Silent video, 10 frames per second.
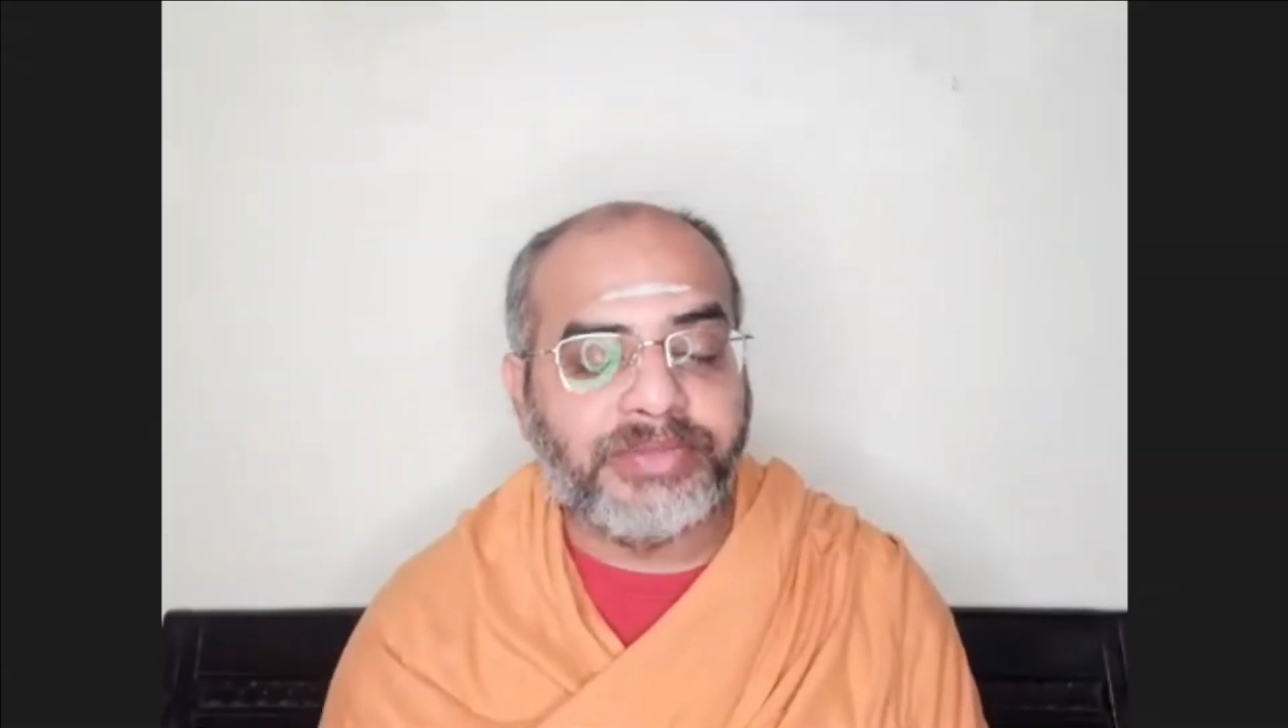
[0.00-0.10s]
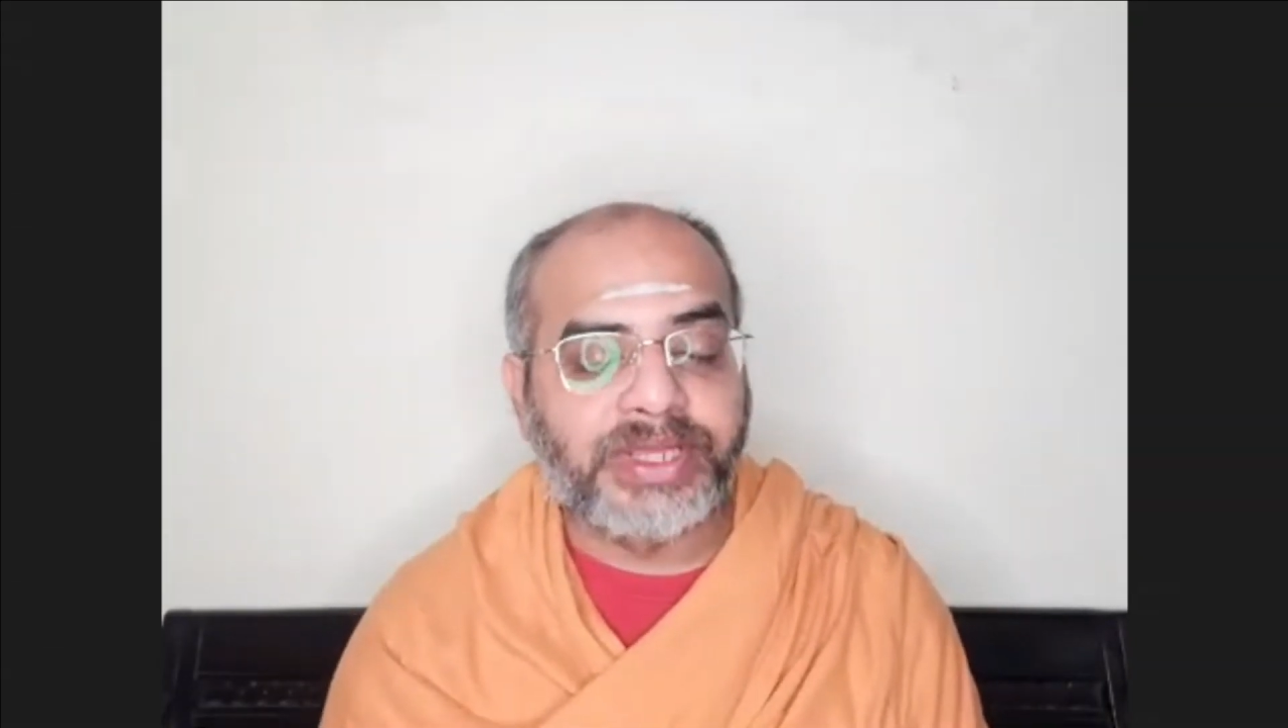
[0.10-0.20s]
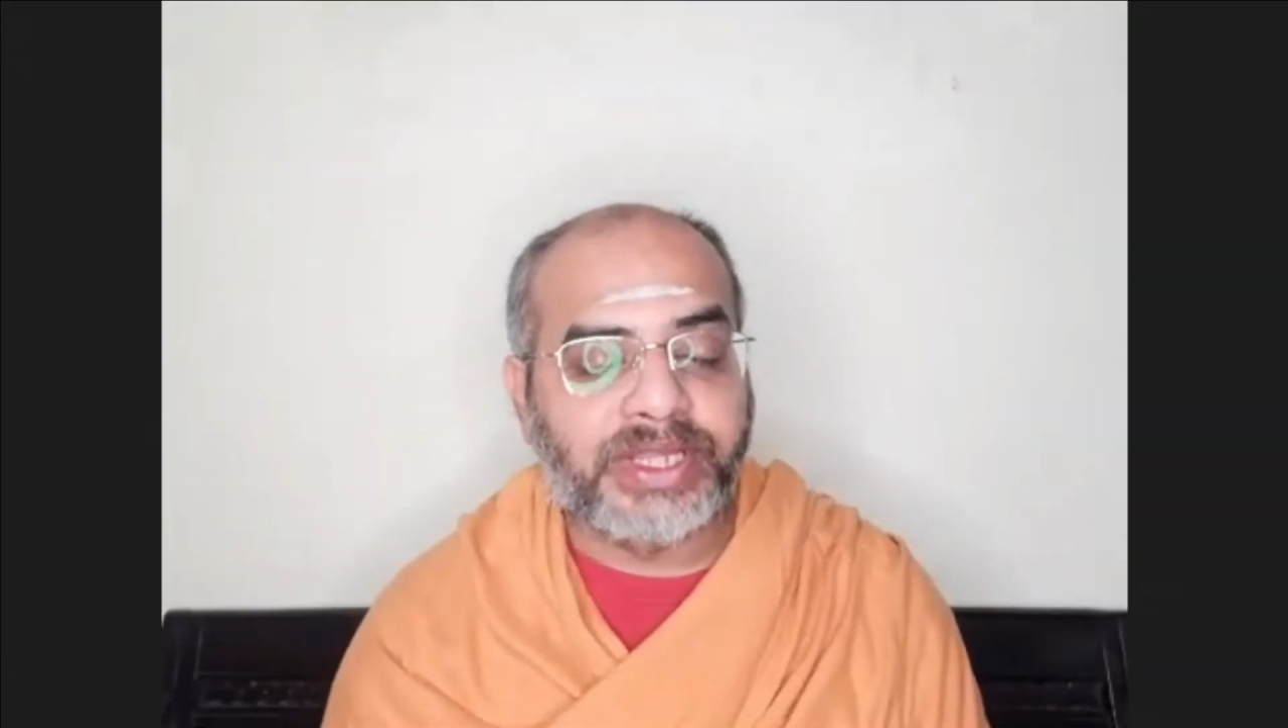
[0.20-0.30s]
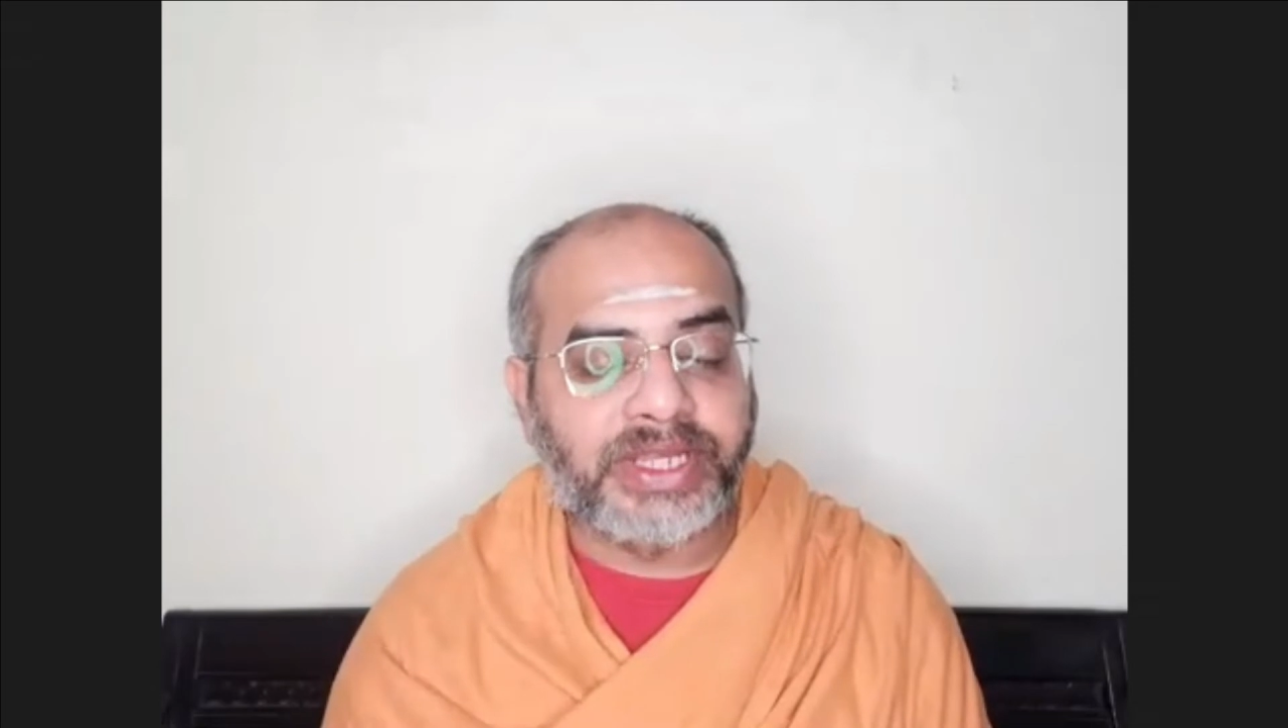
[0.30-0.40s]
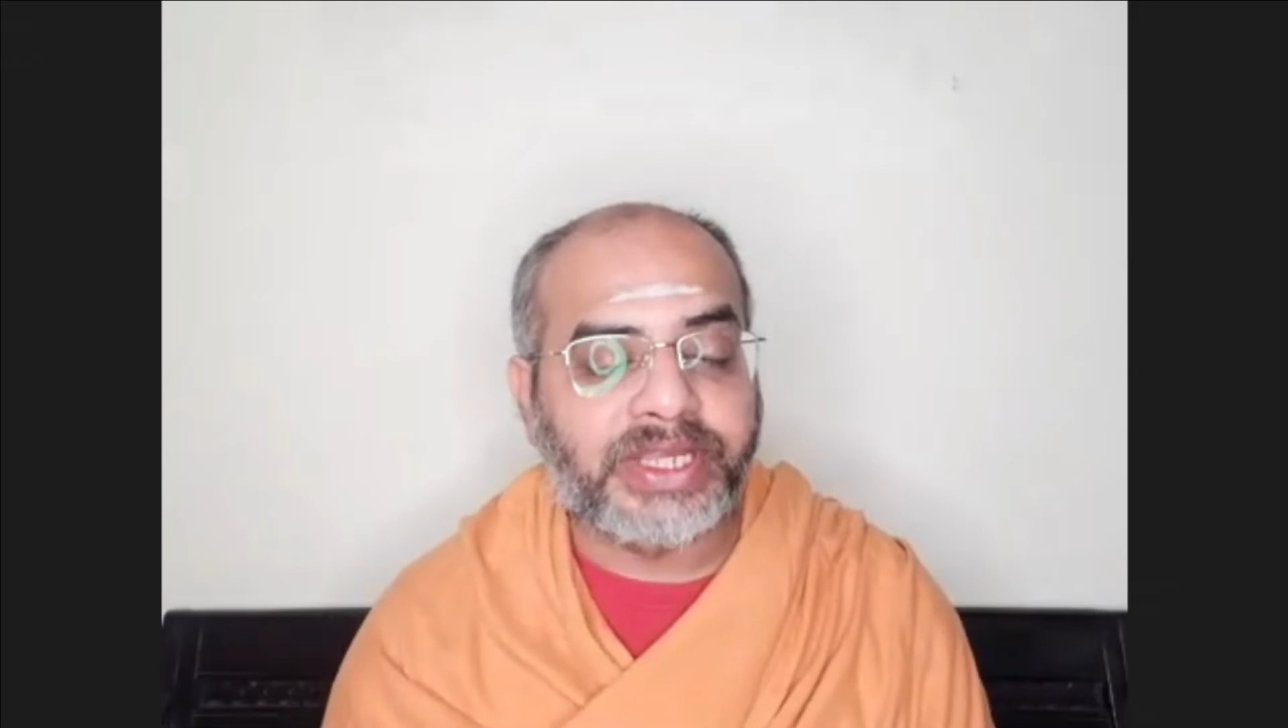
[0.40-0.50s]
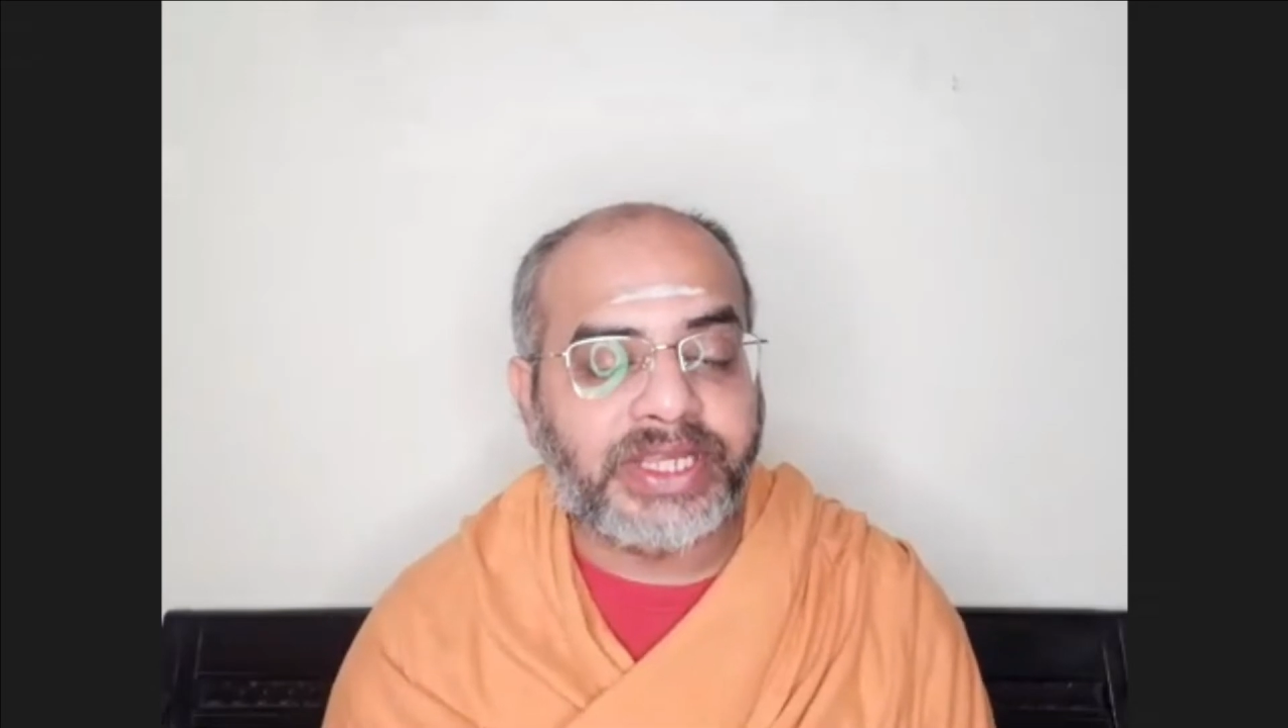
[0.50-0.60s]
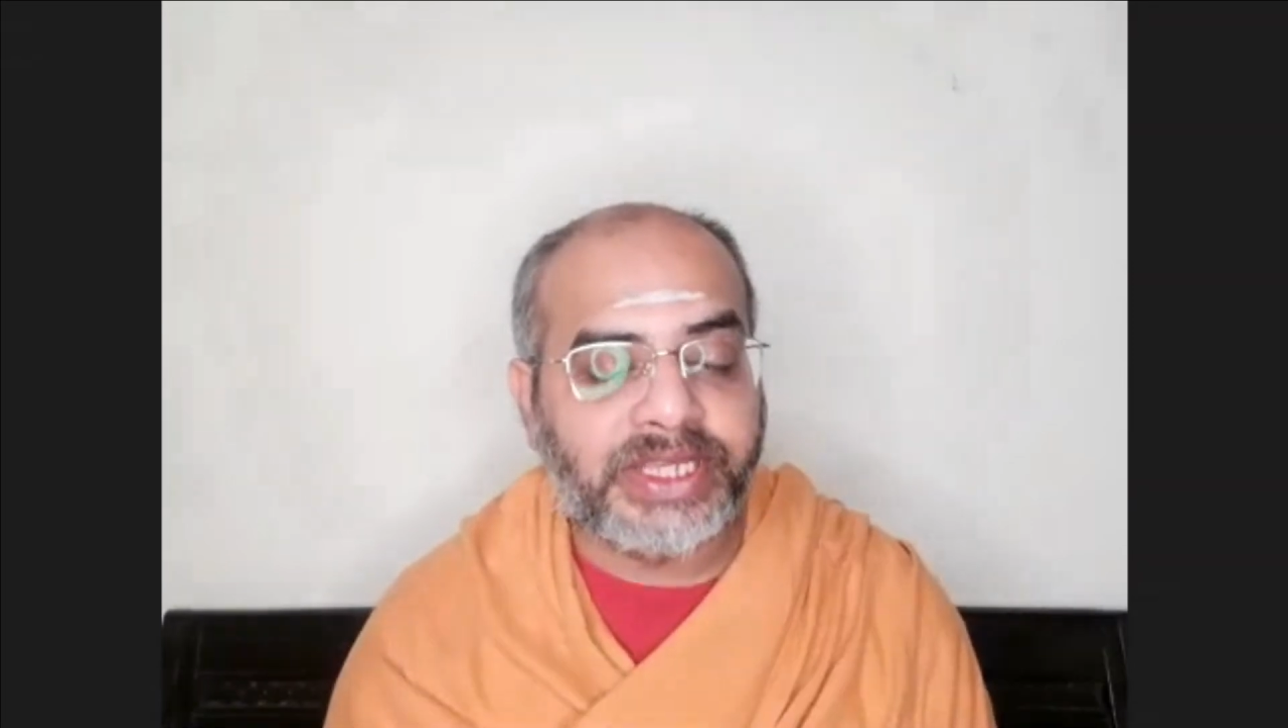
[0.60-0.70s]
meaning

————————

→ Task brief
Output every entry verbatim but skip the pictures.

→ Solution for this problem
Silent video, 10 frames per second.
[0.00-0.10s]
[0.10-0.20s]
[0.20-0.30s]
[0.30-0.40s]
[0.40-0.50s]
[0.50-0.60s]
[0.60-0.70s]
meaning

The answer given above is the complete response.